Wouldn't it be a great idea if they spent those periodic burns on buying and holding bitcoin instead?
No, because this is not real "money", it's only numbers.
They have full control over their supply, so they can create coins out of thin air. As long as it sits idle and they don't put it into circulation, this is only a number in their database (only that it can be seen publicly because it's on a blockchain). But as long as they offer it on the market, they need it to be backed with assets, and demand has to exist for it.
So these burns only indicate that there is less demand for the stablecoin. And if they burn it, they need less assets to back it, which is better for their efficiency.
Buying Bitcoin instead would mean that they put it into circulation. This means they have to back it. And the stablecoins don't disappear when they buy BTC: they change ownership. In the case of USDT for example this has the effect that the USDT side of the USDT/BTC order book becomes thicker. A single BTC buy would not have a big effect, but in the long run, that would lead to a lower price for the stablecoin (measured in BTC) and thus increase the danger of a de-peg.
They thus could do this only if there is a demand surplus coming from BTC, i.e. many Bitcoiners trying to sell their BTC for the stablecoin.

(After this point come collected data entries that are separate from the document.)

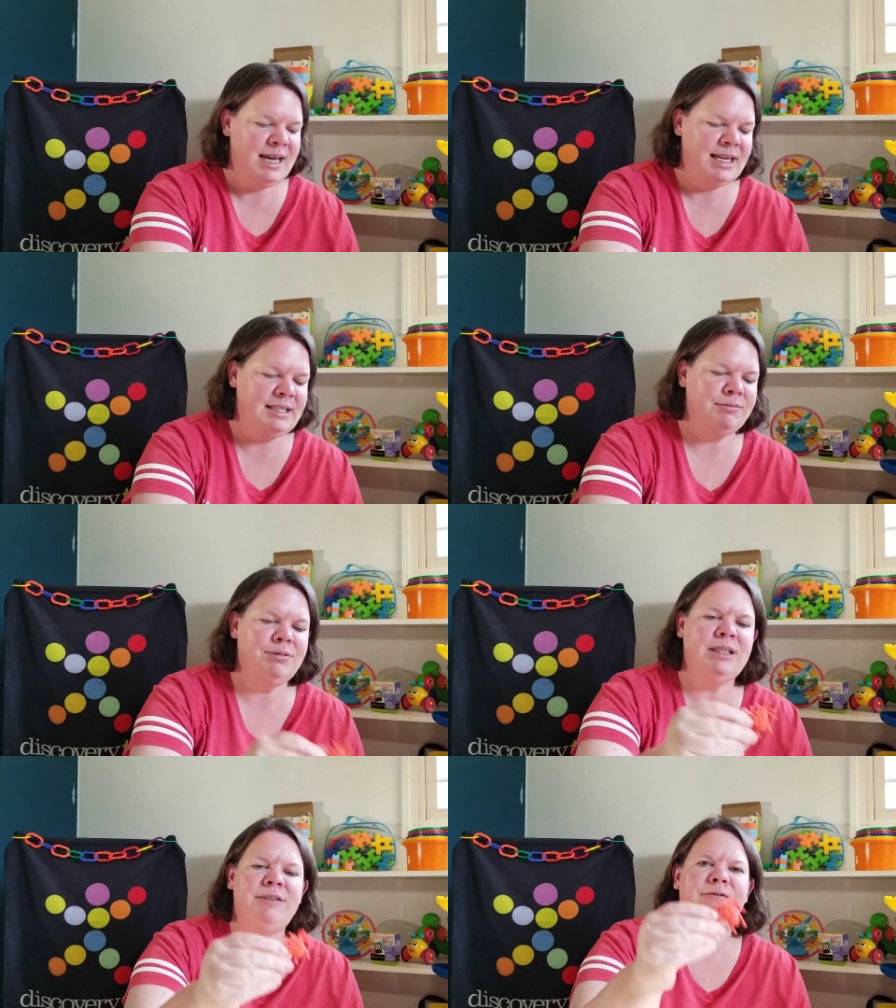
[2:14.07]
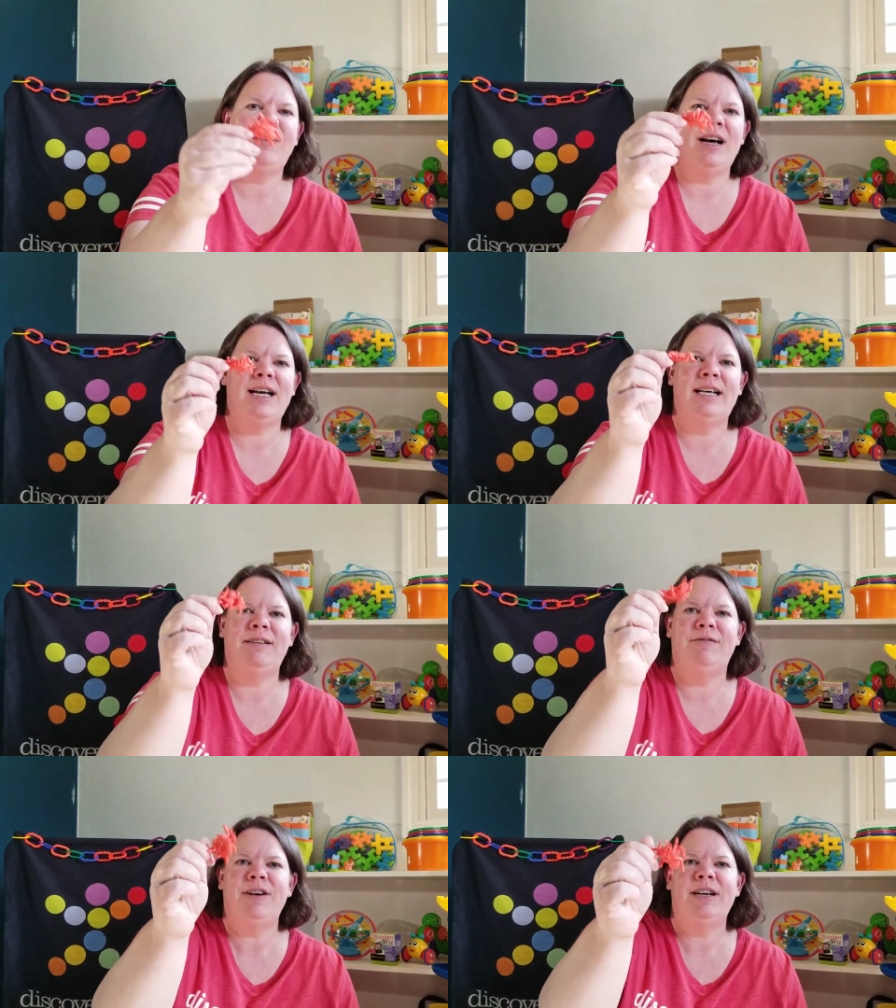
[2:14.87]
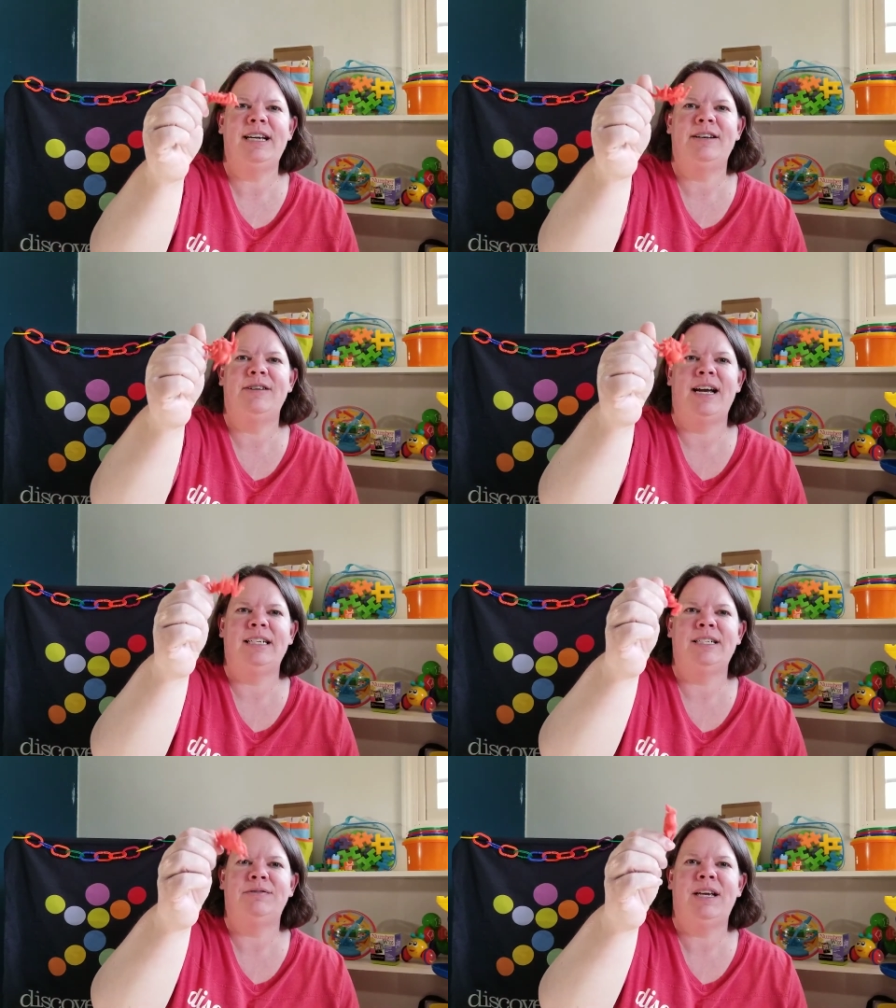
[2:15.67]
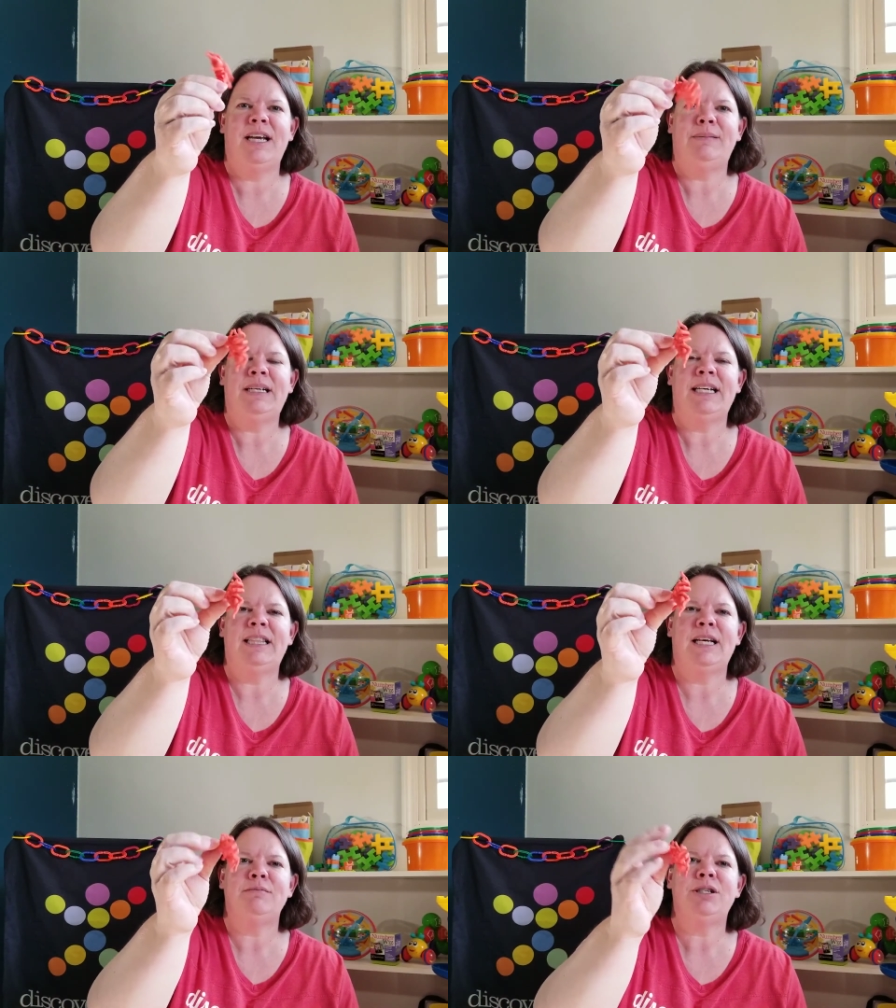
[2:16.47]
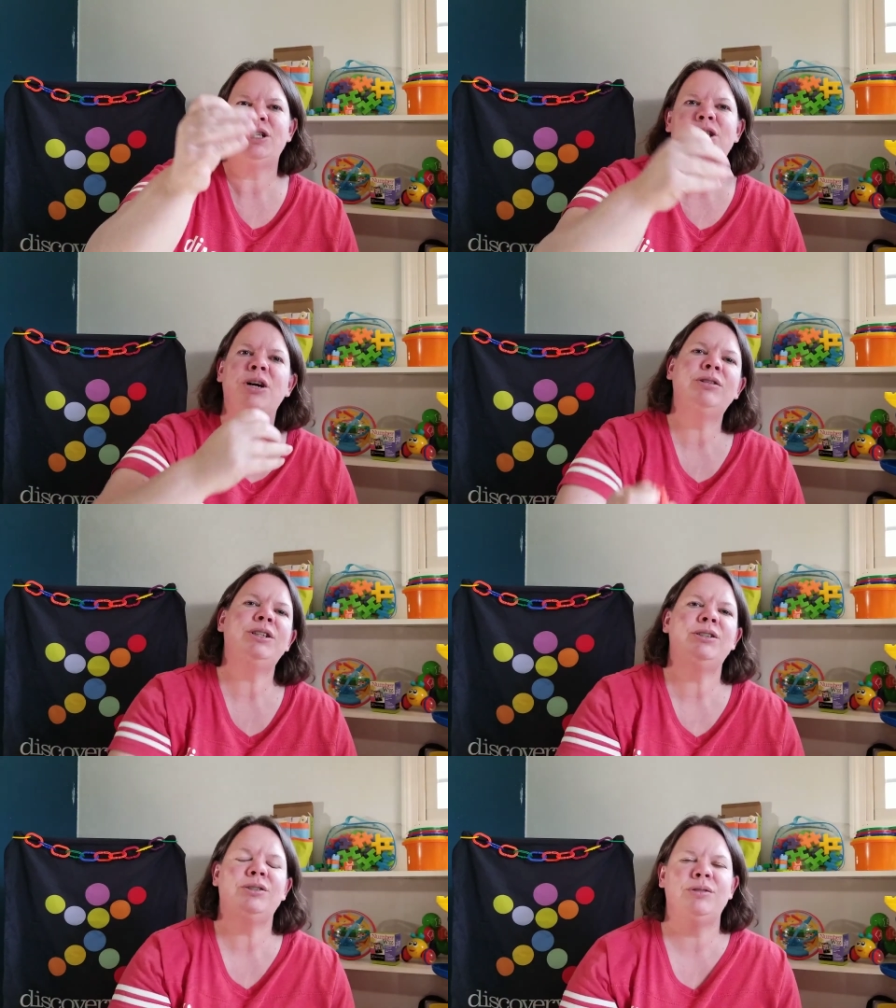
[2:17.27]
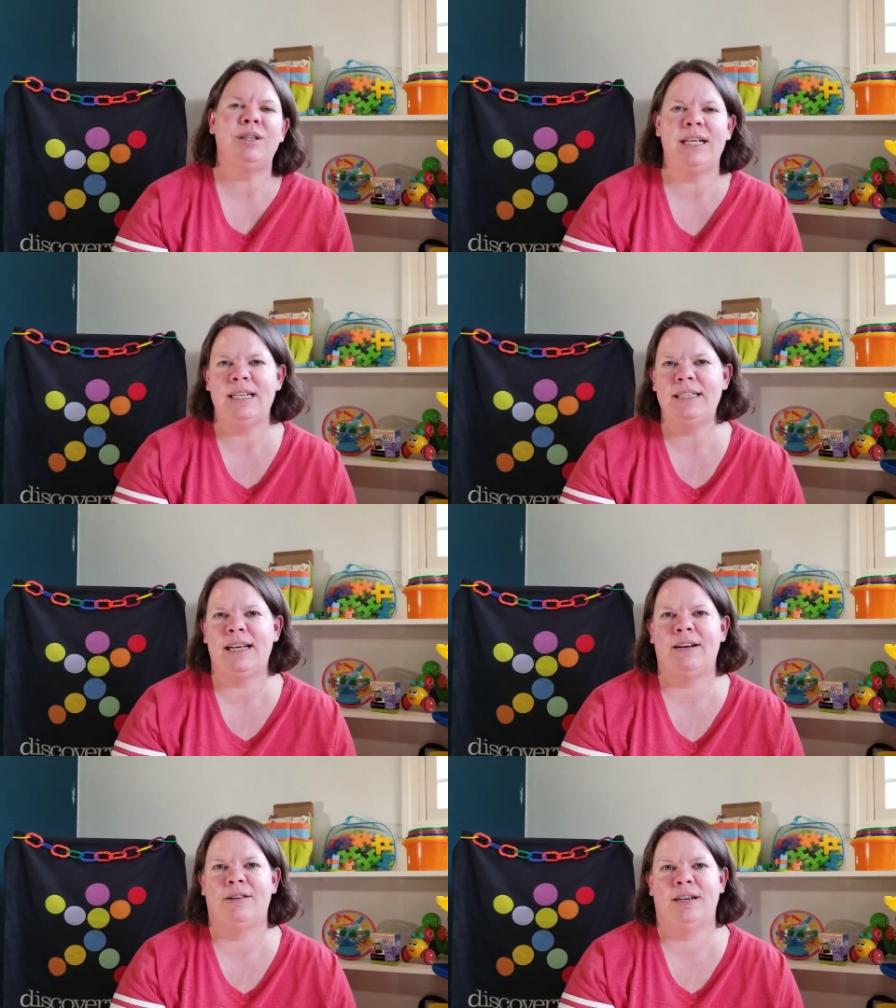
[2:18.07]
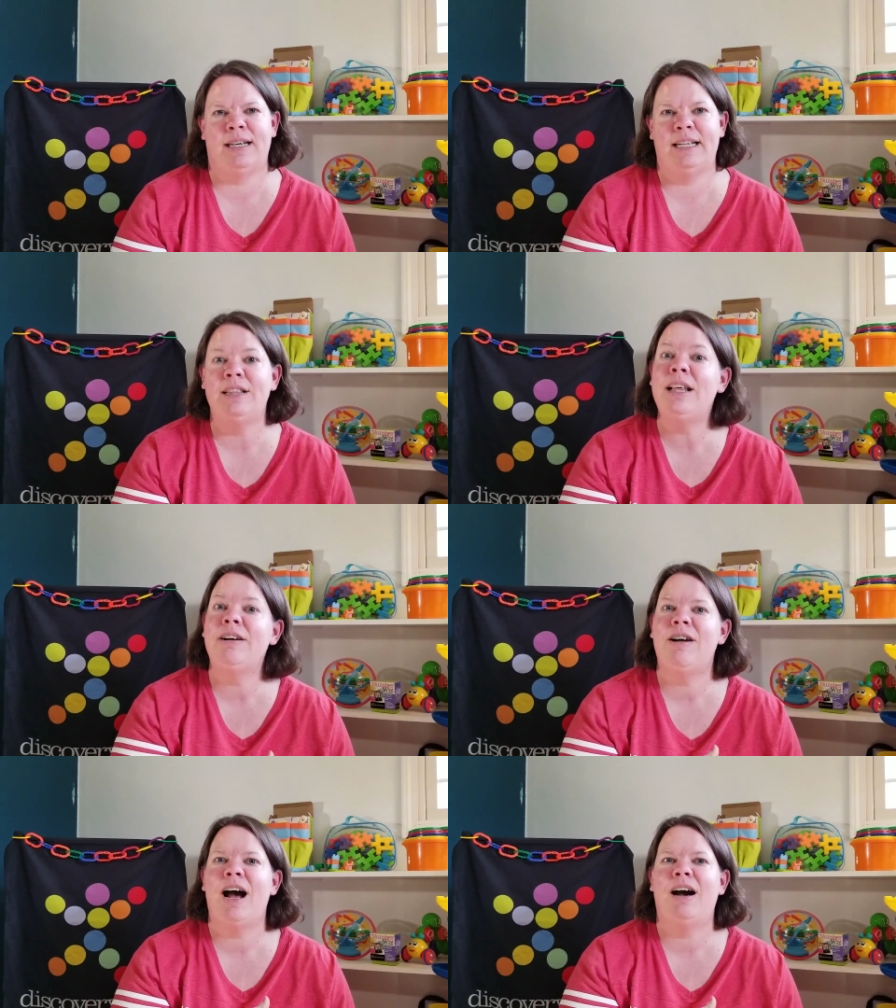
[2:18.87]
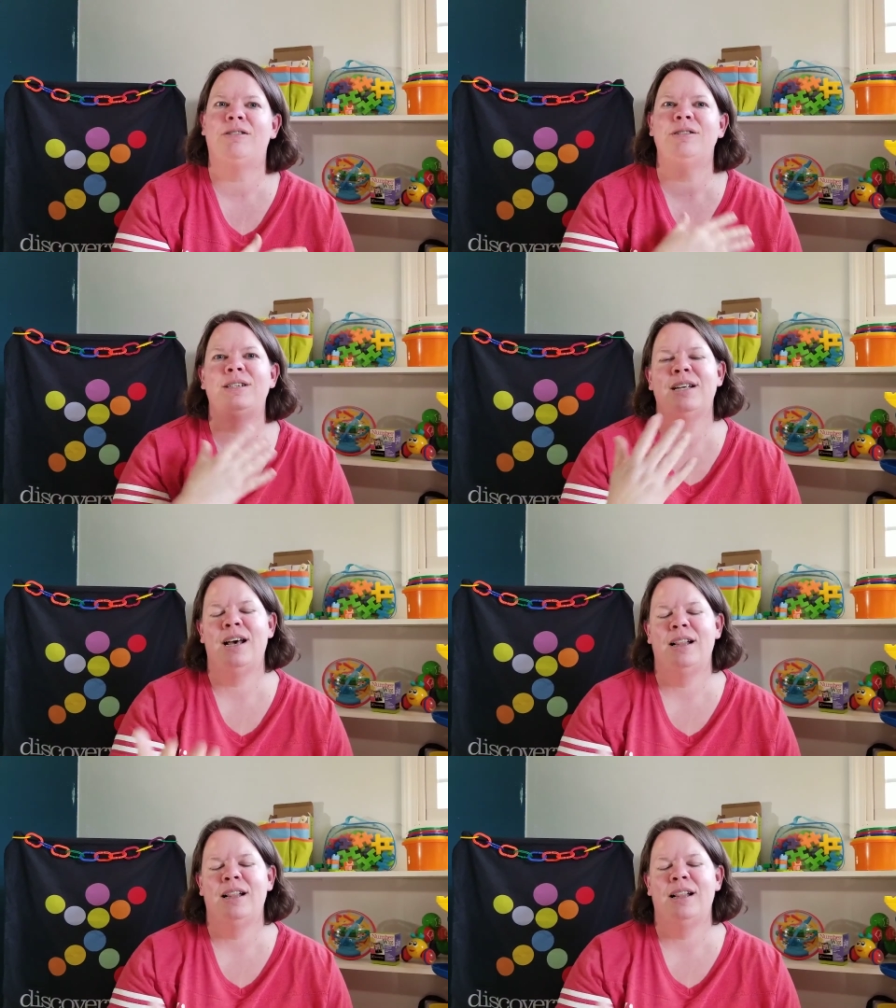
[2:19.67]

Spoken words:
it's a really fun, very interactive game to get them to show you things that are in their house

Does not carrying out those periodic burns has any significant economic impacts or effects on crypto? Like the risk of stable coin inflation that could lead to depegging from the US dollars?
It's exactly the other way around: if they didn't burn and instead retain stablecoins in circulation which have no demand, then this could have a negative effect and even a depeg risk in the long term, as explained above.
Said simply: these stablecoins are not "needed" at that time. So they can burn them and liberate assets they hold to back them.
There could be a psychologic effect if for example USDT was burning and USDC was not: this could indicate there's less demand for USDT than for USDC and create fear among USDT holders. But that difference, I assume, has to be enormous to really put the USDT peg in danger.